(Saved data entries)
::::

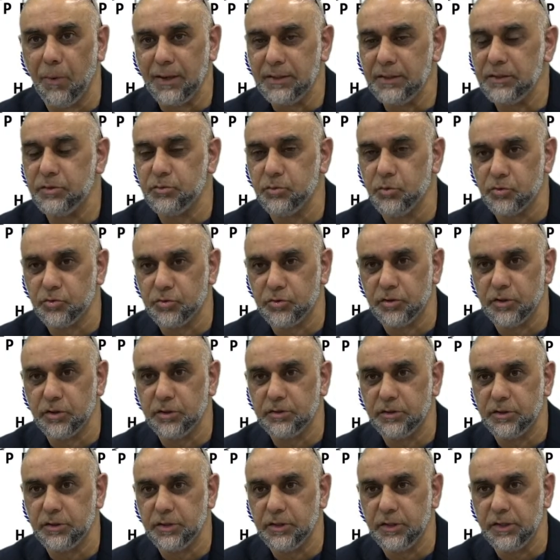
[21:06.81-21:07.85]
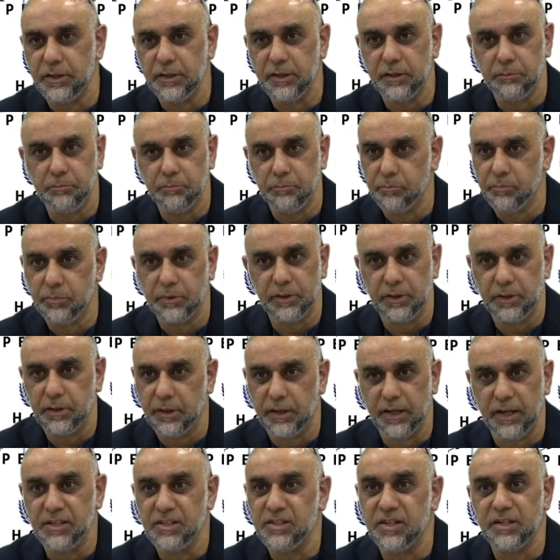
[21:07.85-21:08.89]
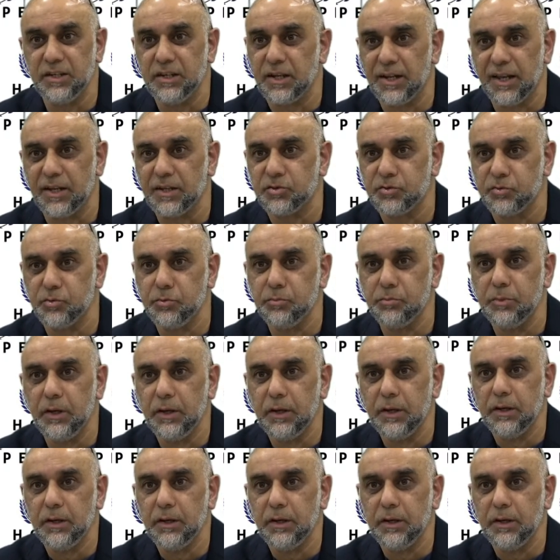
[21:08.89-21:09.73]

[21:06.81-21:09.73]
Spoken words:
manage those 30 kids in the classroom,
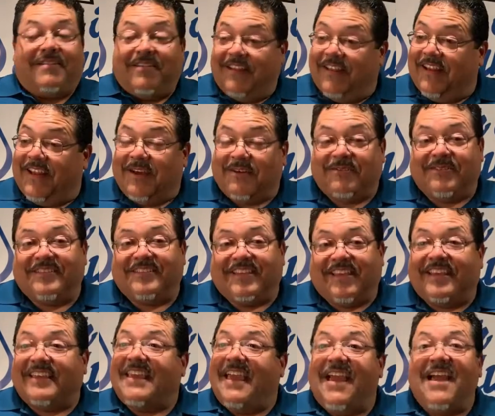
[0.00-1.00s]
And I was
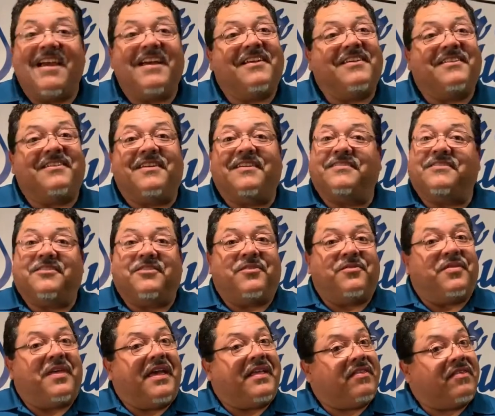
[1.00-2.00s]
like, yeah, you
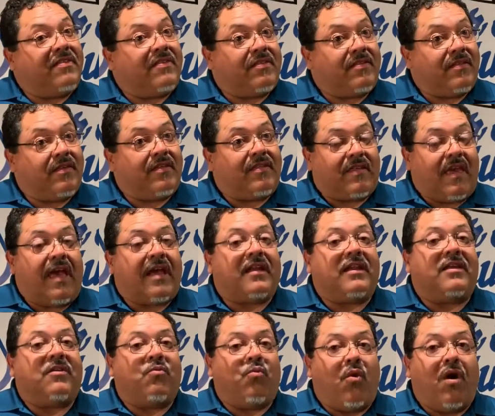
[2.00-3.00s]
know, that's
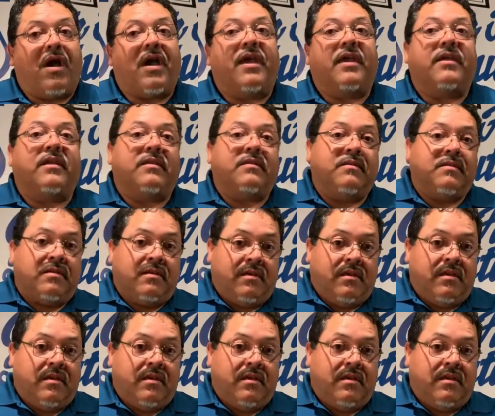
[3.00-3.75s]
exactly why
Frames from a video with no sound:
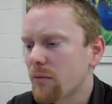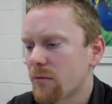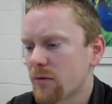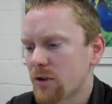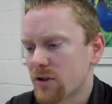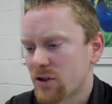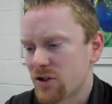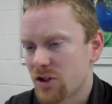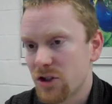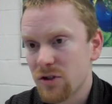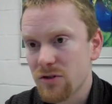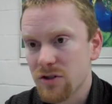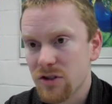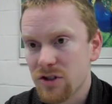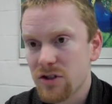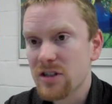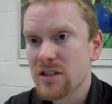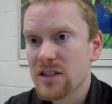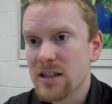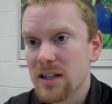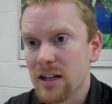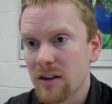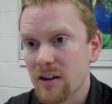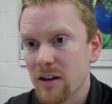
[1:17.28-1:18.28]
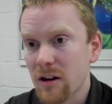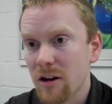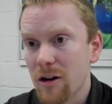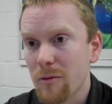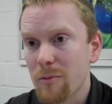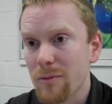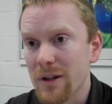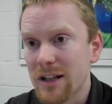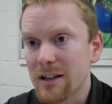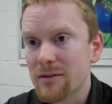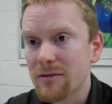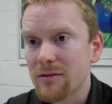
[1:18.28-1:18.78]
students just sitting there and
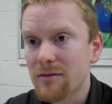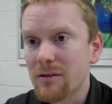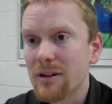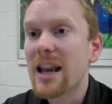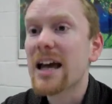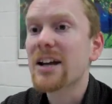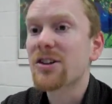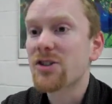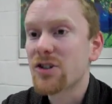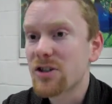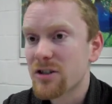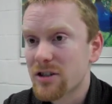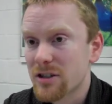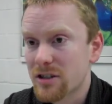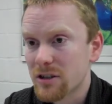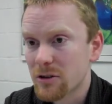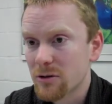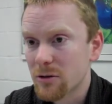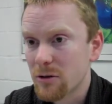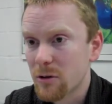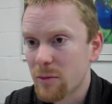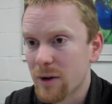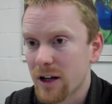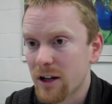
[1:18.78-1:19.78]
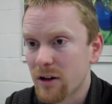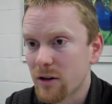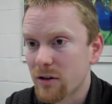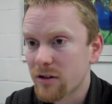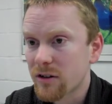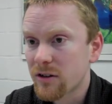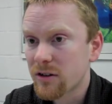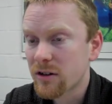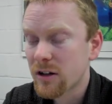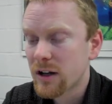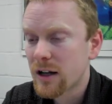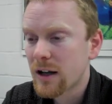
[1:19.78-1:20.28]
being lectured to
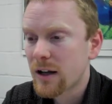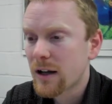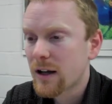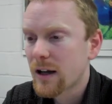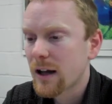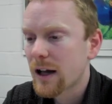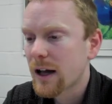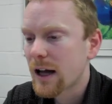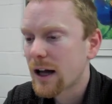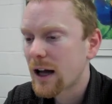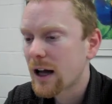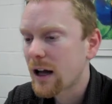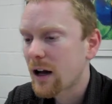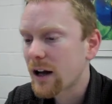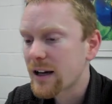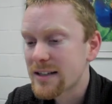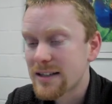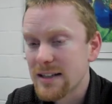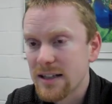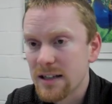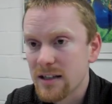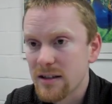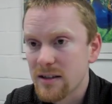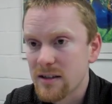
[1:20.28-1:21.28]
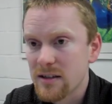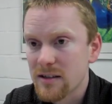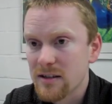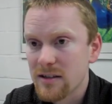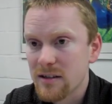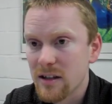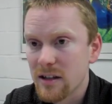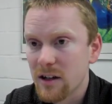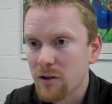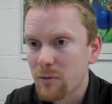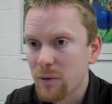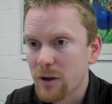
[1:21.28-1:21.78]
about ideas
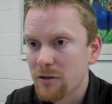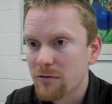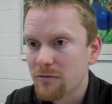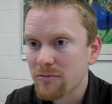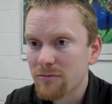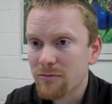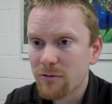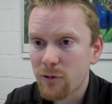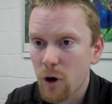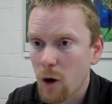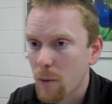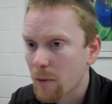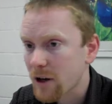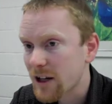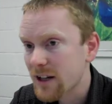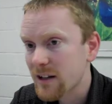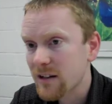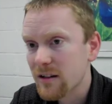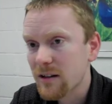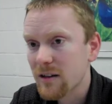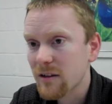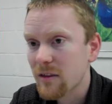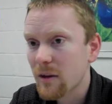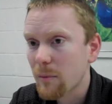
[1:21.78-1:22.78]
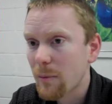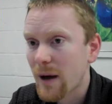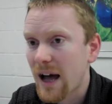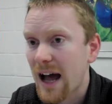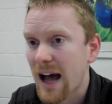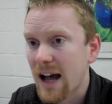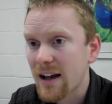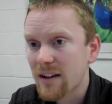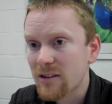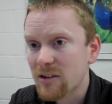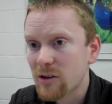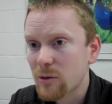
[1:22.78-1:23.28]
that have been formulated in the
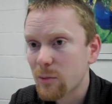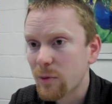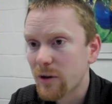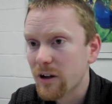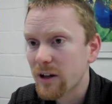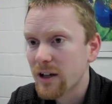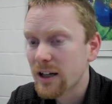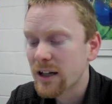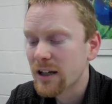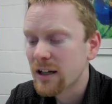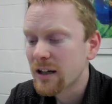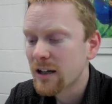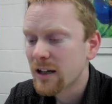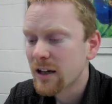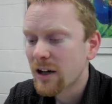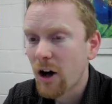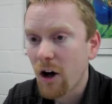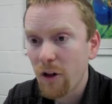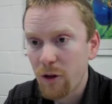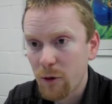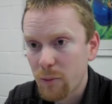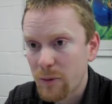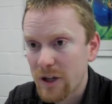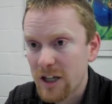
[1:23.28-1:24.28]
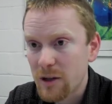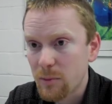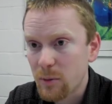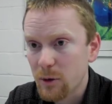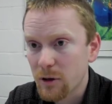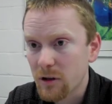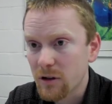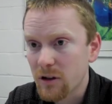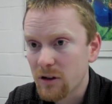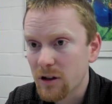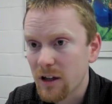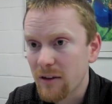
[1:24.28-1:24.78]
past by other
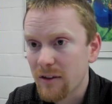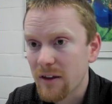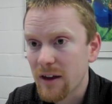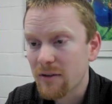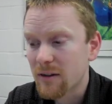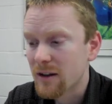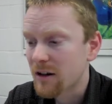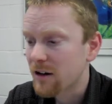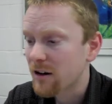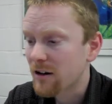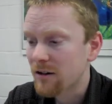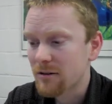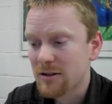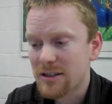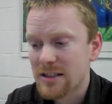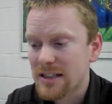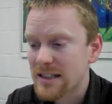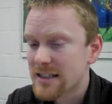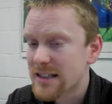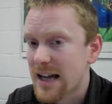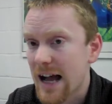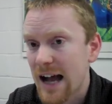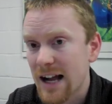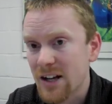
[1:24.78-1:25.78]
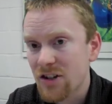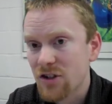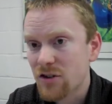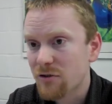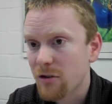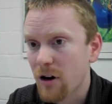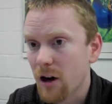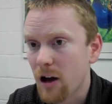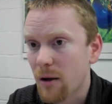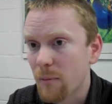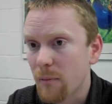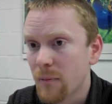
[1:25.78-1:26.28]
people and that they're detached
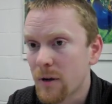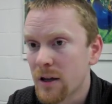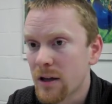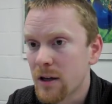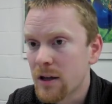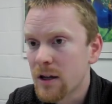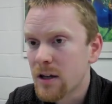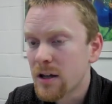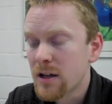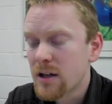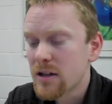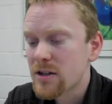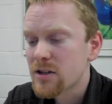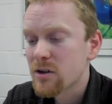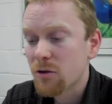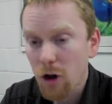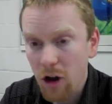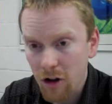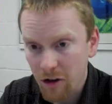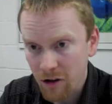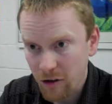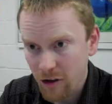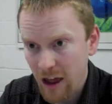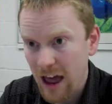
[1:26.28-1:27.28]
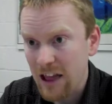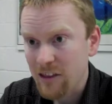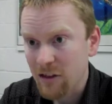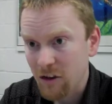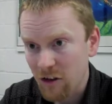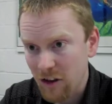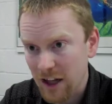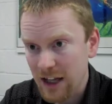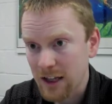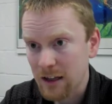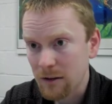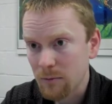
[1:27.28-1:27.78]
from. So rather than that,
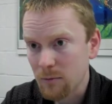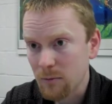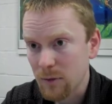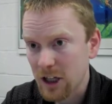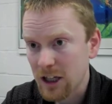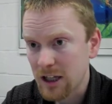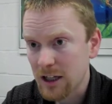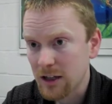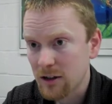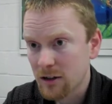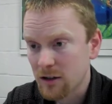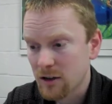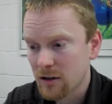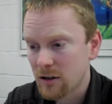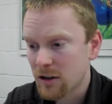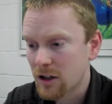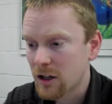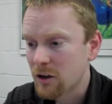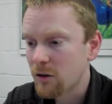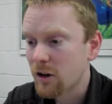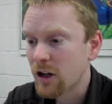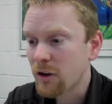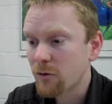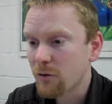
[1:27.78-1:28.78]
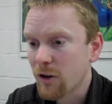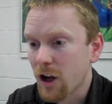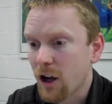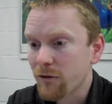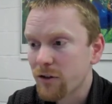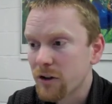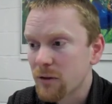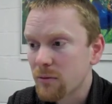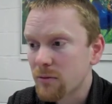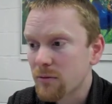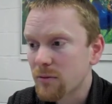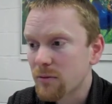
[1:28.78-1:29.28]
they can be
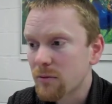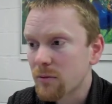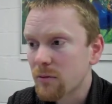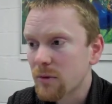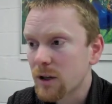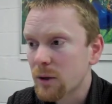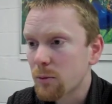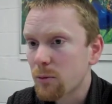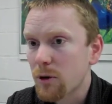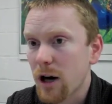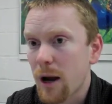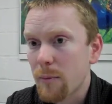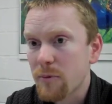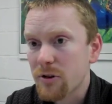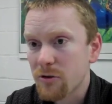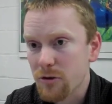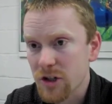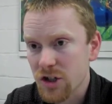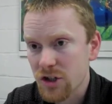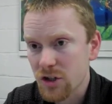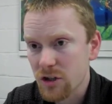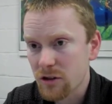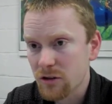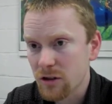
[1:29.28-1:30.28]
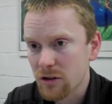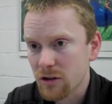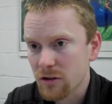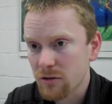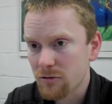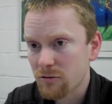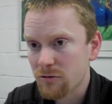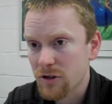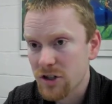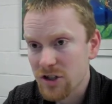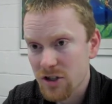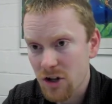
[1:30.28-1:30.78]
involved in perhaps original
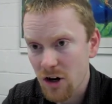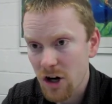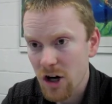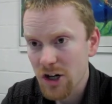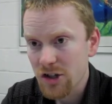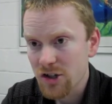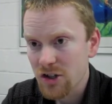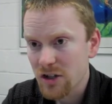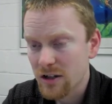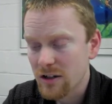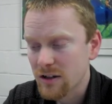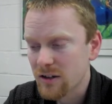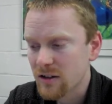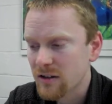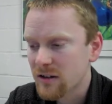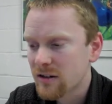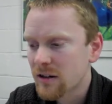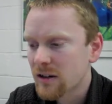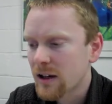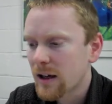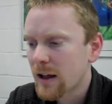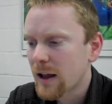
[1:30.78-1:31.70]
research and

::::

◆ **What you will do**: Find the line that contains "[1:21.28-1:21.78]". Reproduce it and every later line of the records exactly, minus the pictures.

◆ **Result**:
[1:21.28-1:21.78]
about ideas
[1:21.78-1:22.78]
[1:22.78-1:23.28]
that have been formulated in the
[1:23.28-1:24.28]
[1:24.28-1:24.78]
past by other
[1:24.78-1:25.78]
[1:25.78-1:26.28]
people and that they're detached
[1:26.28-1:27.28]
[1:27.28-1:27.78]
from. So rather than that,
[1:27.78-1:28.78]
[1:28.78-1:29.28]
they can be
[1:29.28-1:30.28]
[1:30.28-1:30.78]
involved in perhaps original
[1:30.78-1:31.70]
research and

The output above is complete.